Harley was determined he would have an even bigger place, eventually. People respected what they could see: big house, expensive cars, beautiful women … All these things, in time. Then the world would look up to him, sure enough.
Not that he planned to say as much to Warren Shaughnessy.
All three sets of garage doors were closed; even the covered area in front of the front door was taken by Warren’s Range Rover. Harley was here by appointment; given the storm, most people would have made sure their visitor had somewhere to park out of the rain, but Warren Shaughnessy thought consideration for others a weakness.
One day the tables would be turned but, for the moment, there was nothing Harley could do about it.
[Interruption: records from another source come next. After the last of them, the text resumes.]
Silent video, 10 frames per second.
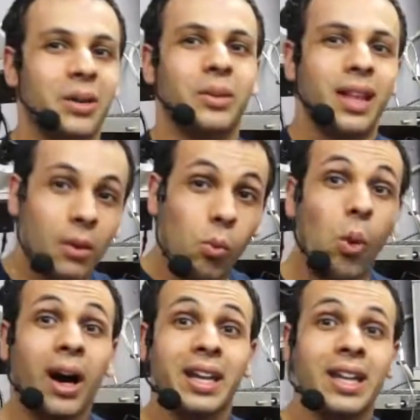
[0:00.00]
money when they
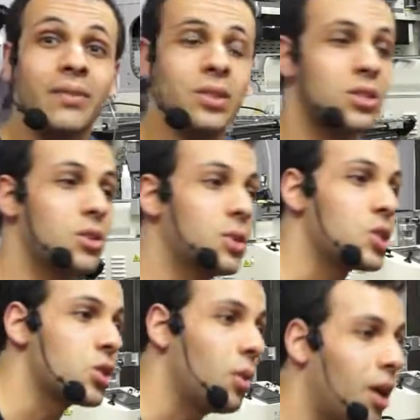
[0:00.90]
want to give it to you it
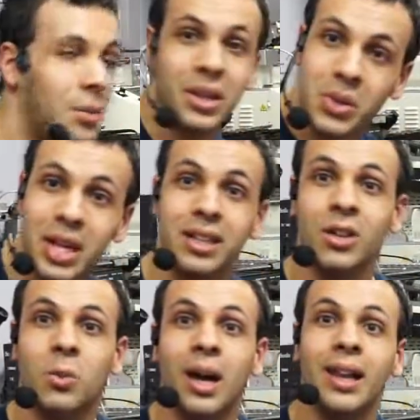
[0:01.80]
is so hard when they're taking
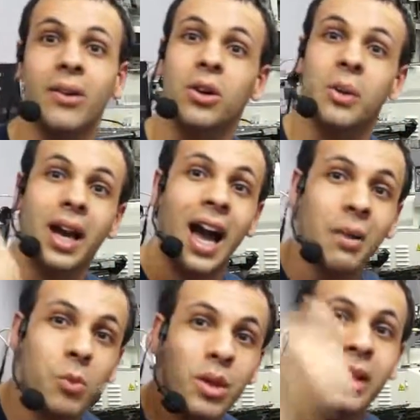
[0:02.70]
their wallet and going
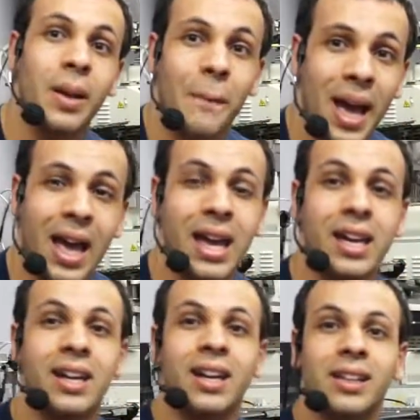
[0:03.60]
i'm willing to
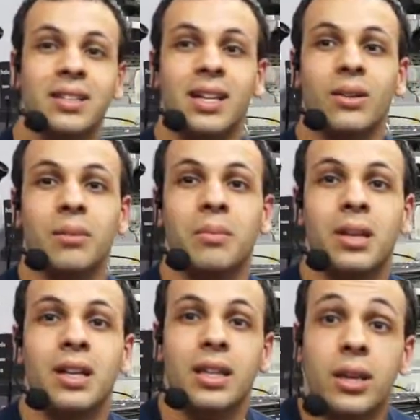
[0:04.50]
pay to tell them
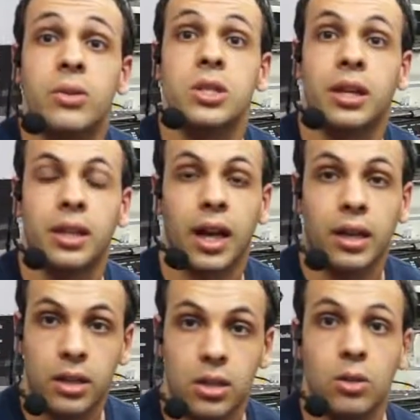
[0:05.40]
there's nothing
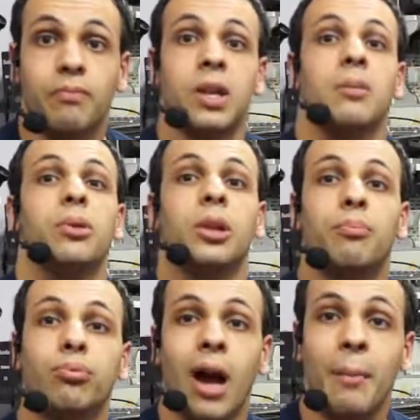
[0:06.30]
i can do but the
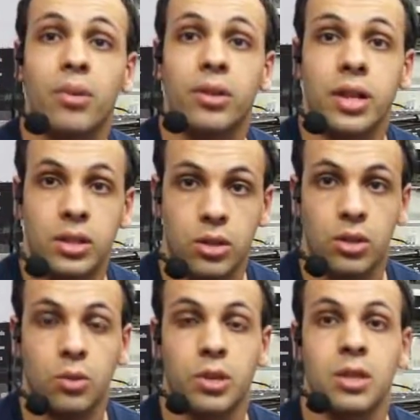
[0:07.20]
proper thing to
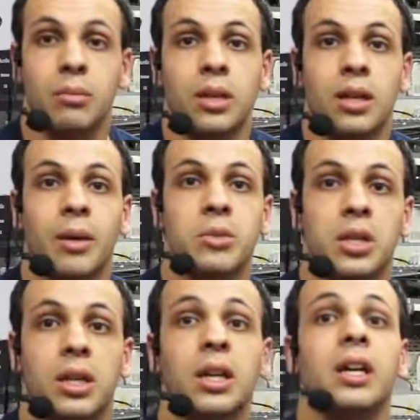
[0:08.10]
do when somebody
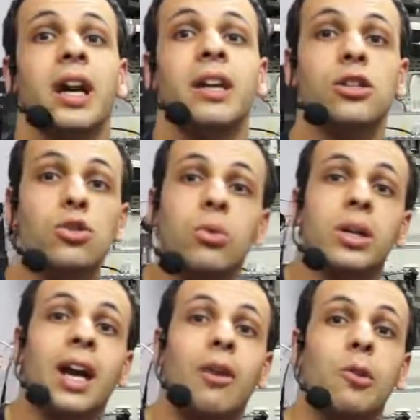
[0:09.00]
comes in and you
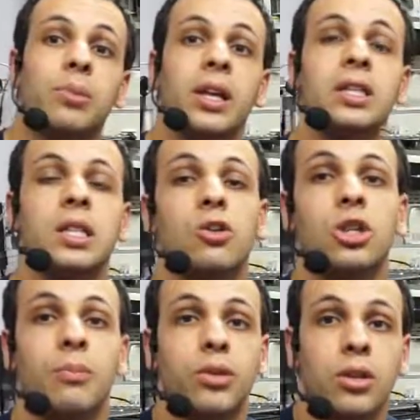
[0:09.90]
cannot replace their
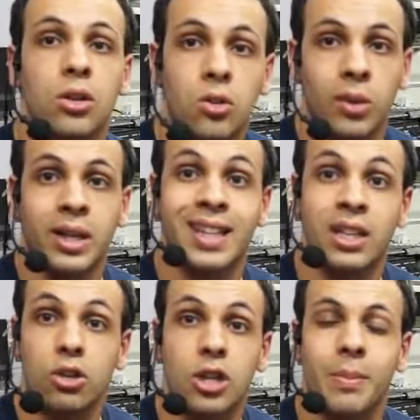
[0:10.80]
chip with a new one
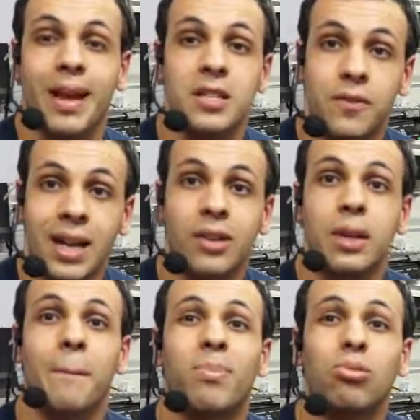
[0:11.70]
and their chip has
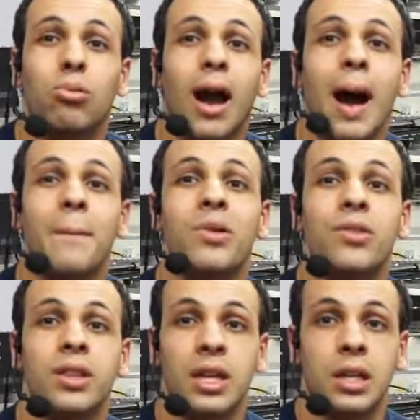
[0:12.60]
failed, the
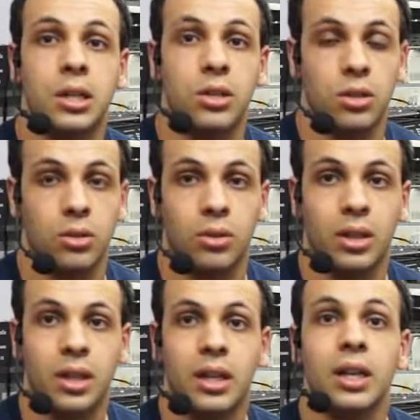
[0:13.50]
proper thing to do
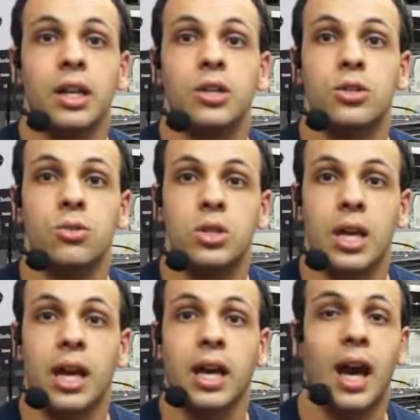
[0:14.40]
is to
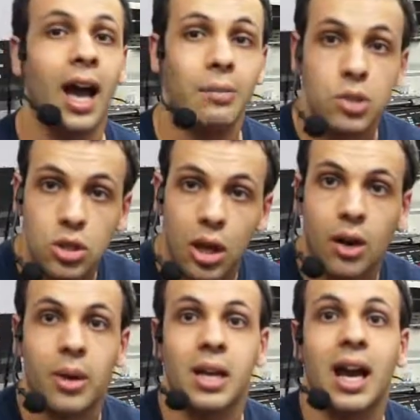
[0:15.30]
say, I'm
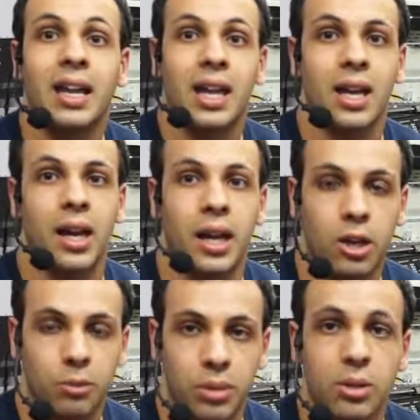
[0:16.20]
sorry, I cannot
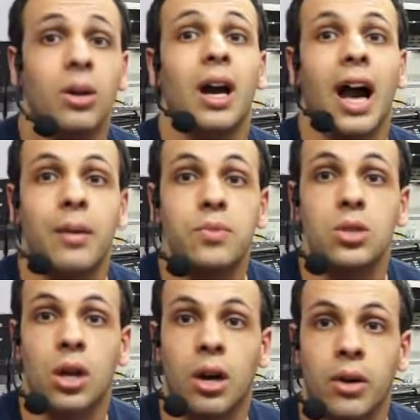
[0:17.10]
help you. I'm
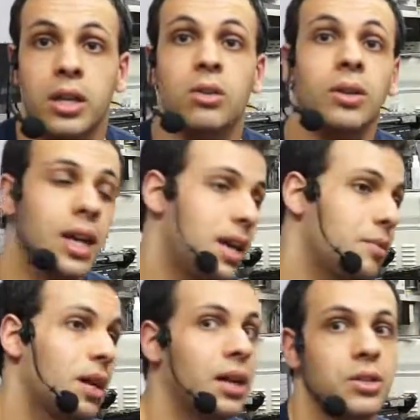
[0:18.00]
sorry, your
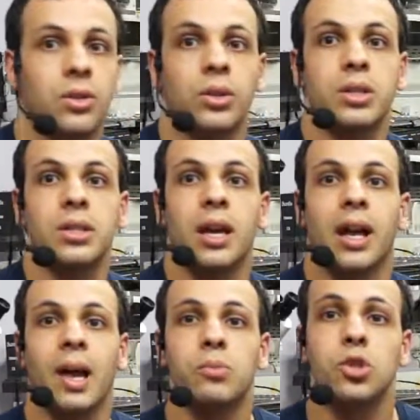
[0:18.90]
game console is
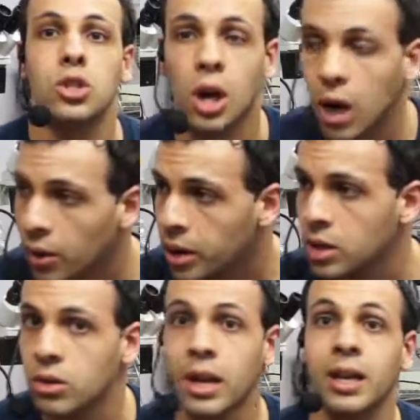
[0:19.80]
dead. I'm sorry,
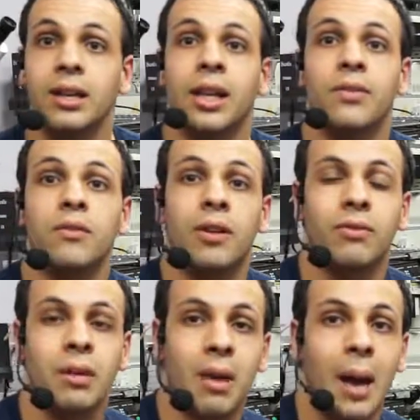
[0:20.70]
your
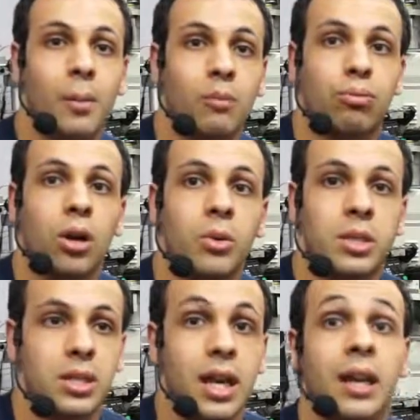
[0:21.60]
A1150 MacBook Pro
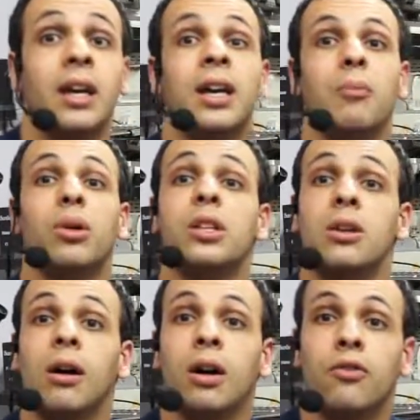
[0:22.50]
is dead. But it's
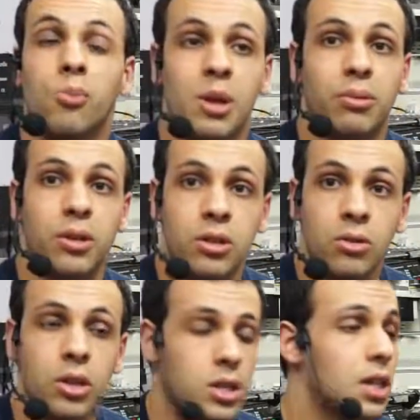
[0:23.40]
hard for people to
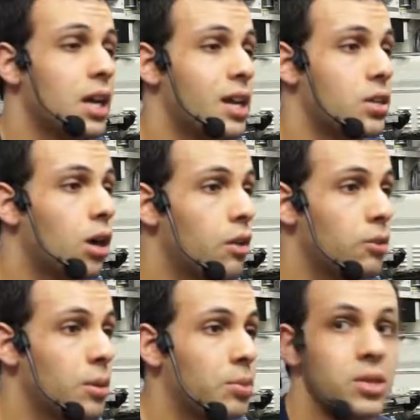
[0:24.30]
do this. It's
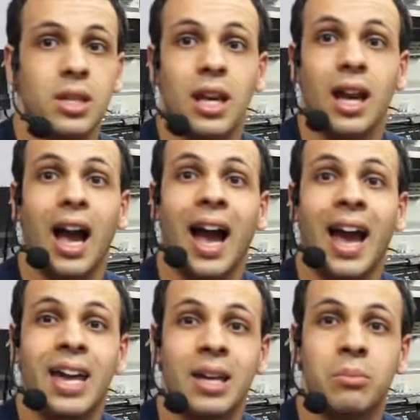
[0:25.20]
hard for people to say,
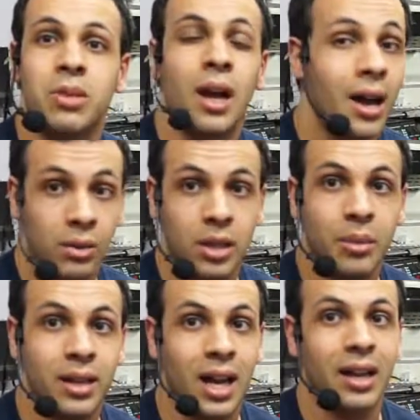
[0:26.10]
I am not only
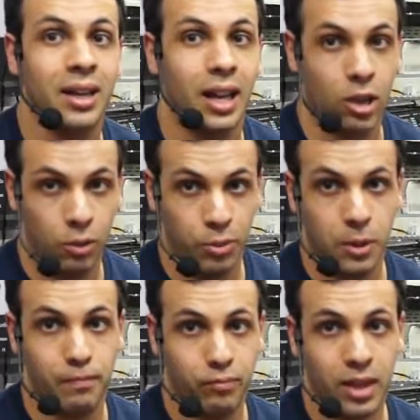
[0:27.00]
am I not going to help
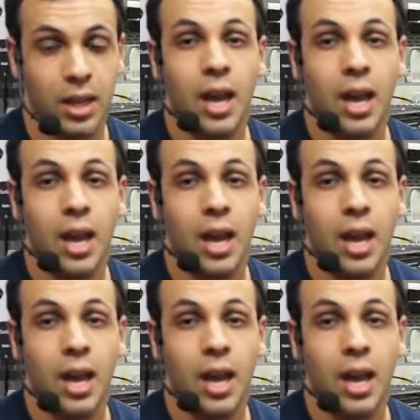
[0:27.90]
you,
He parked the car as close to the house as he could. If it meant he was blocking the driveway that ran around the side of the house, tough. Warren wasn’t the only one who could ignore the interests of others. He grabbed his briefcase, clambered out into the driving rain and ran hunch-shouldered for the front door.
It was only ten metres yet, by the time he got there, he was soaked. At least the door was open; Warren stood there, grinning, enjoying the spectacle of his visitor floundering towards him through the storm.
‘Nice weather you’ve brought with you.’
He closed the door while Harley leaked puddles onto the Italian tiles of the entrance hall.